Hospitals Paying ‘Lip Service’ to Supporting Physician Mobility

The current state of the art in terms of hospitals offering physicians what they need in mobile technology is more like stick figures than da Vinci, according to veteran healthcare IT analyst Gregg Malkary.


The current state of the art in terms of hospitals offering physicians what they need in mobile technology is more like stick figures than da Vinci, according to veteran healthcare IT analyst Gregg Malkary.

"On a scale of 1-10, I'd say we're at a 2 or 3," says Malkary, founder and managing director of Spyglass Consulting Group, about the findings of the firm's latest report on the state of hospital communications, Point of Care Communications for Physicians 2014.

Malkary does not mince words – or maybe feelings, for that matter – when he says hospital IT is paying "lip service" to supporting physicians' mobility requirements. In a little more detail, he says, there is a profound disconnect between what IT execs, burdened by other issues such as federal security regulations, EHR implementation, and the discovery that many of their highest-cost patients need care coordination outside their organizational walls, and physicians, who find what they've been offered in mobility support sorely lacking.

Nobody's accusing hospital IT staffs of standing still, Malkary says; 81 percent of the physicians surveyed said their organizations had implemented BYOD policies. But, with enterprises paying so much attention to the never-ending morass of EHR implementation, the rapid growth of mobile platforms as essential components of coordinated care is not receiving the attention it needs. As an example, he cites the statistic that, while large numbers of hospitals have invested in an integration platform such as Citrix or EHR-native applications such as Epic's Haiku and Canto, these offer dissatisfying user experiences.

"Ten percent of doctors are using their device with Citrix. They say it's such a god awful experience, 'Find me a desktop computer.'" Likewise, he cites Haiku and Canto's limited functionality as a "dislike" factor among physicians.
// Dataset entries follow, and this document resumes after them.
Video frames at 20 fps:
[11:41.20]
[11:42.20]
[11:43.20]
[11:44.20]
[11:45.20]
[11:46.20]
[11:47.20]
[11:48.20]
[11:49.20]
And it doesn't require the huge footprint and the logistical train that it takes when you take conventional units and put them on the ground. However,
Nor does the way organizations approach data security on mobile devices garner much agreement between IT executives and physicians: while 41 percent of the physicians surveyed in the report said their organization had implemented a mobile device management solution, the idea that IT could wipe their device clean of their personal data struck a very unpopular chord.
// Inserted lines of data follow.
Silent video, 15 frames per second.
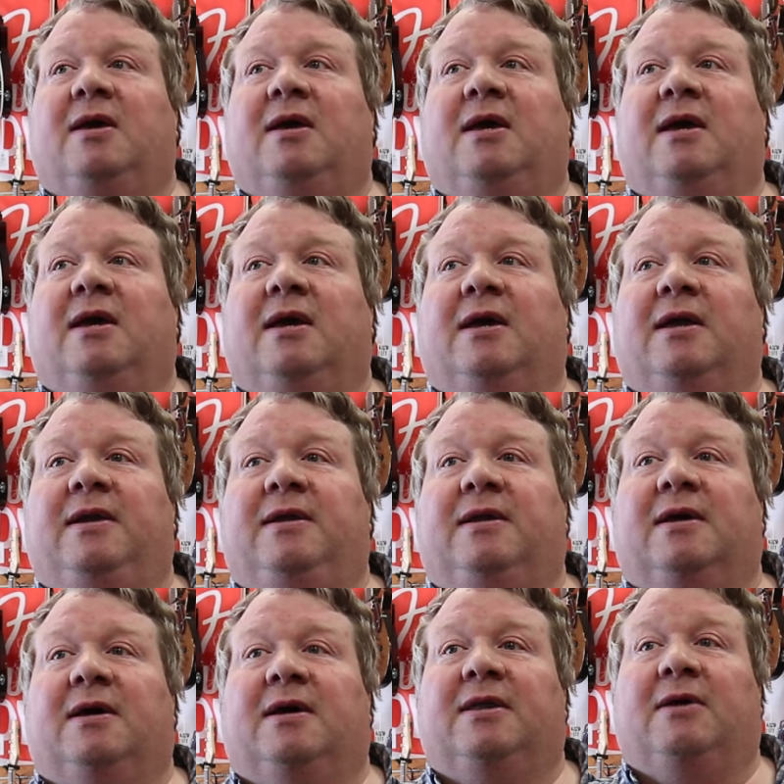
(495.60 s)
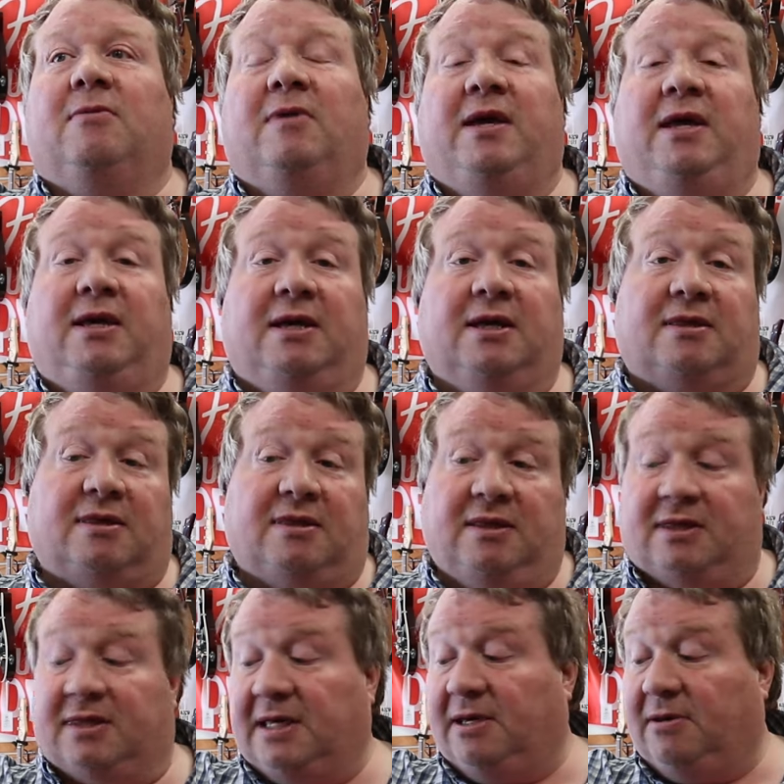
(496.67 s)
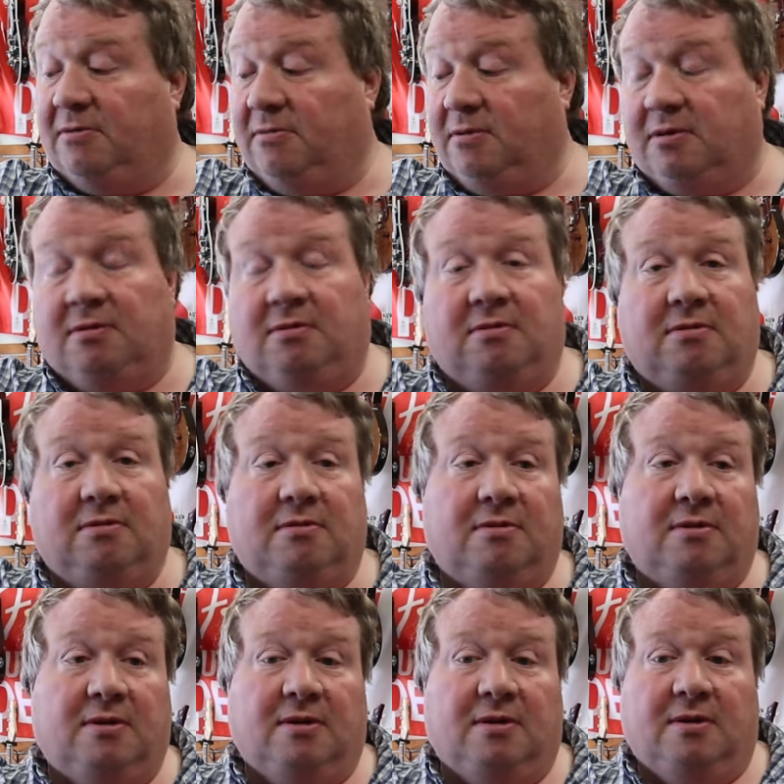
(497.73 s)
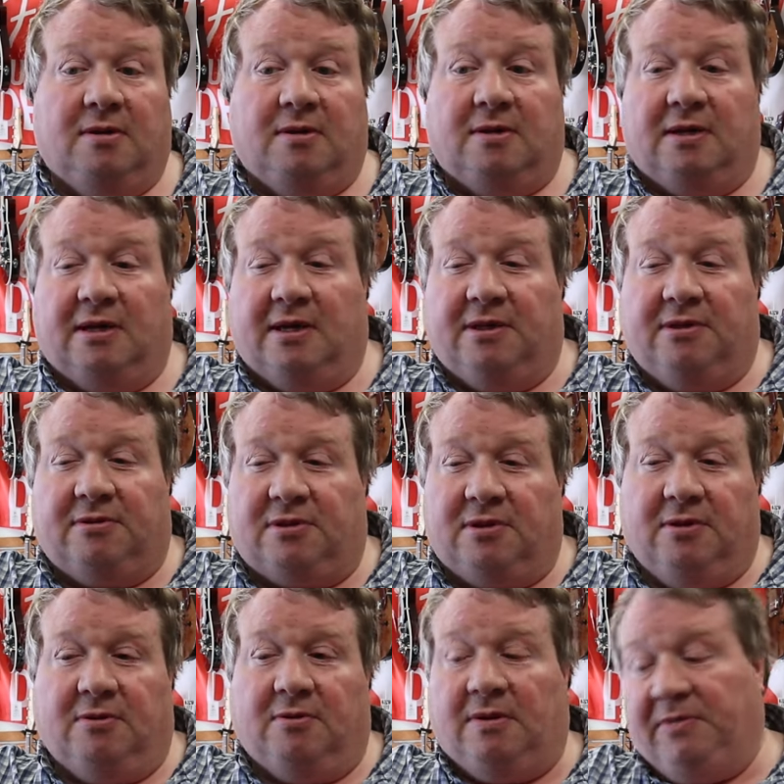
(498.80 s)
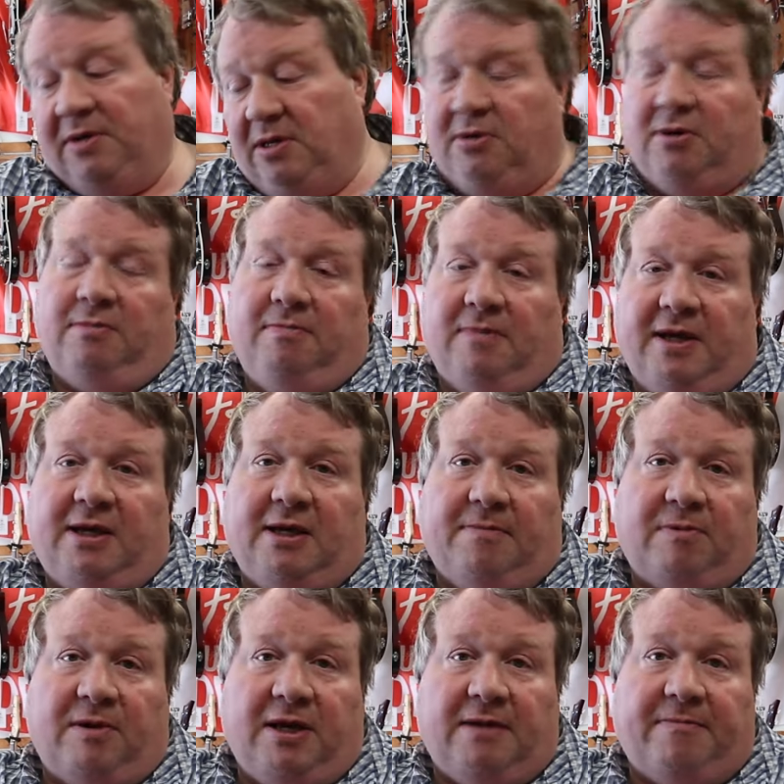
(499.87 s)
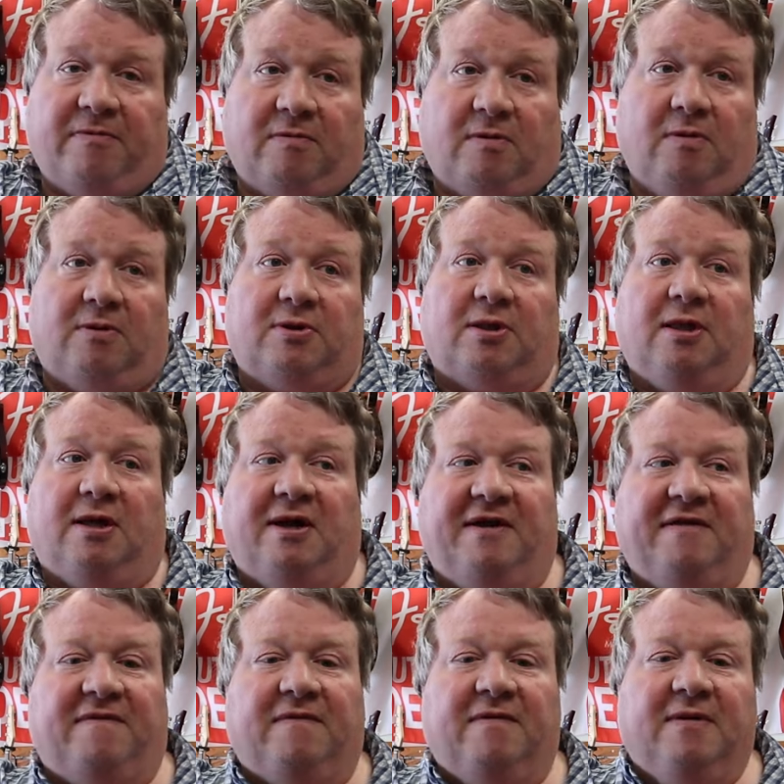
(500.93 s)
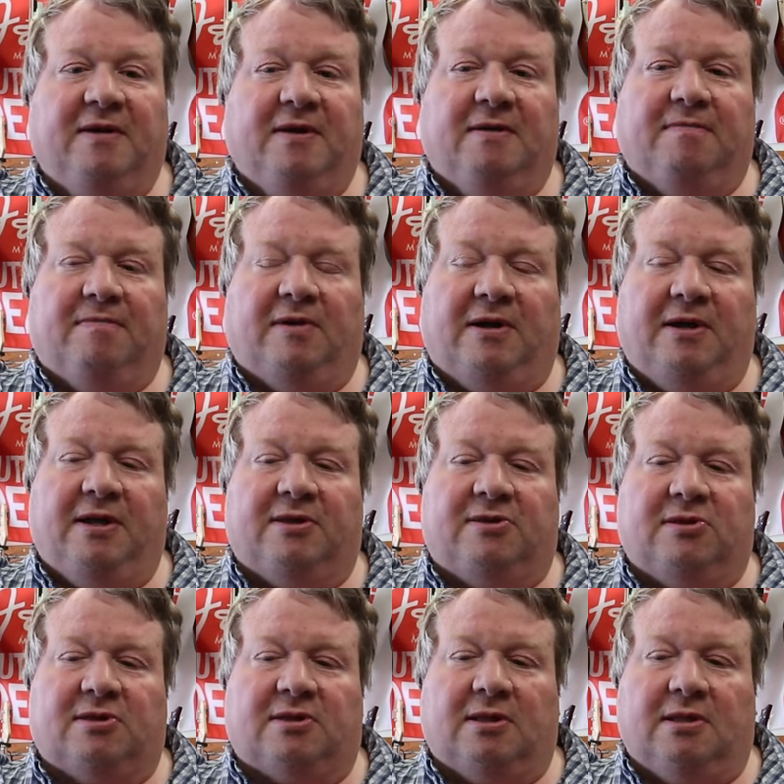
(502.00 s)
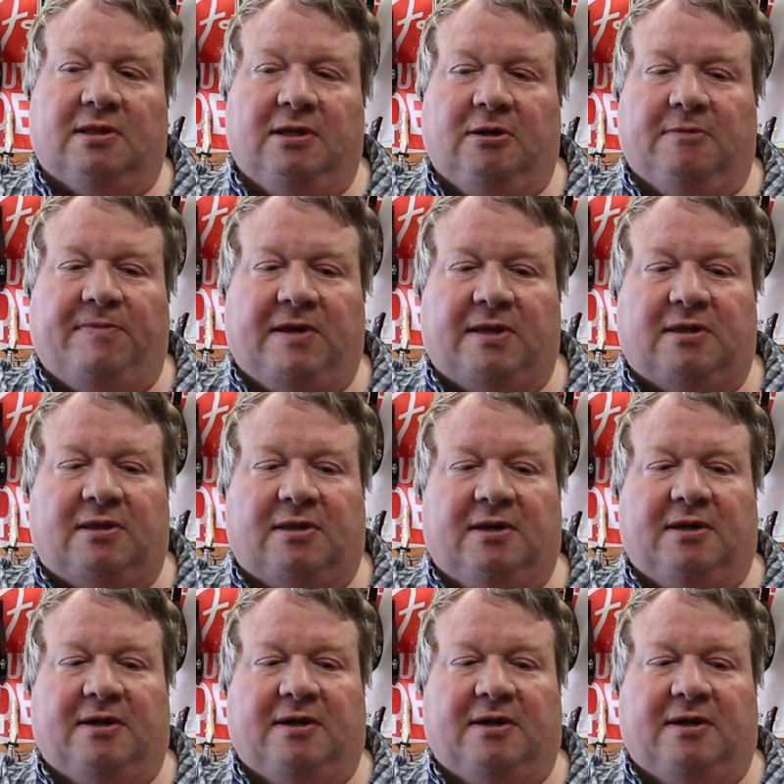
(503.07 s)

and that way he gets the sound. There's no, I mean, you can mic up an amp, of course, live, but it's just a little bit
"Hospital IT and the clinical staff absolutely hate each other," he says Perhaps hate is too strong a word, but the report certainly paints a picture of many incompatibilities and discouraging feedback loops: for example, while tight and intuitive EHR-device integration is essential, very few EHR vendors are working seriously on it.

Where to From Here?

There are a couple examples of a way forward, Malkary says. The first is to tackle the issue of nurses' devices. "If we can solve the problem with nursing, which is a more defined and contained problem, we have the same exact platform that can extend itself to the physician community as well," he says.

Another possible avenue of innovation in mobility strategy might be taking place in a sort of reverse way from the traditional provider-out way of thinking. The recent rise of platforms that combine coordinated care and engagement freely promotes the use of the patient's mobile device as a vital node, while care team members can remain hooked up via desktops, laptops, tablets. Many of these platforms, such as the recently announced remote diabetes care management partnership between Cerner and remote care startup Livongo, focus on a specific condition. Such specialization, Malkary says, will make mobility support across the relationship easier.

"The way we're going to address mobility is by addressing very specific workflows," he says. "This really bubbles up to the bigger issue of population health and care coordination. For example, diabetes clinics have very well defined workflow processes. Look at cardiac rehab, same thing. It's going to happen in specific workflows where we can address specific requirements. Things start to fall apart when you try to normalize across all care. Let's crawl before we walk.

"What I'm hearing from leading edge organizations is, they are trying to answer how to find a way to leverage the spirit of consumer-oriented tools, and put an enterprise wrapper around it. That's where we need to be."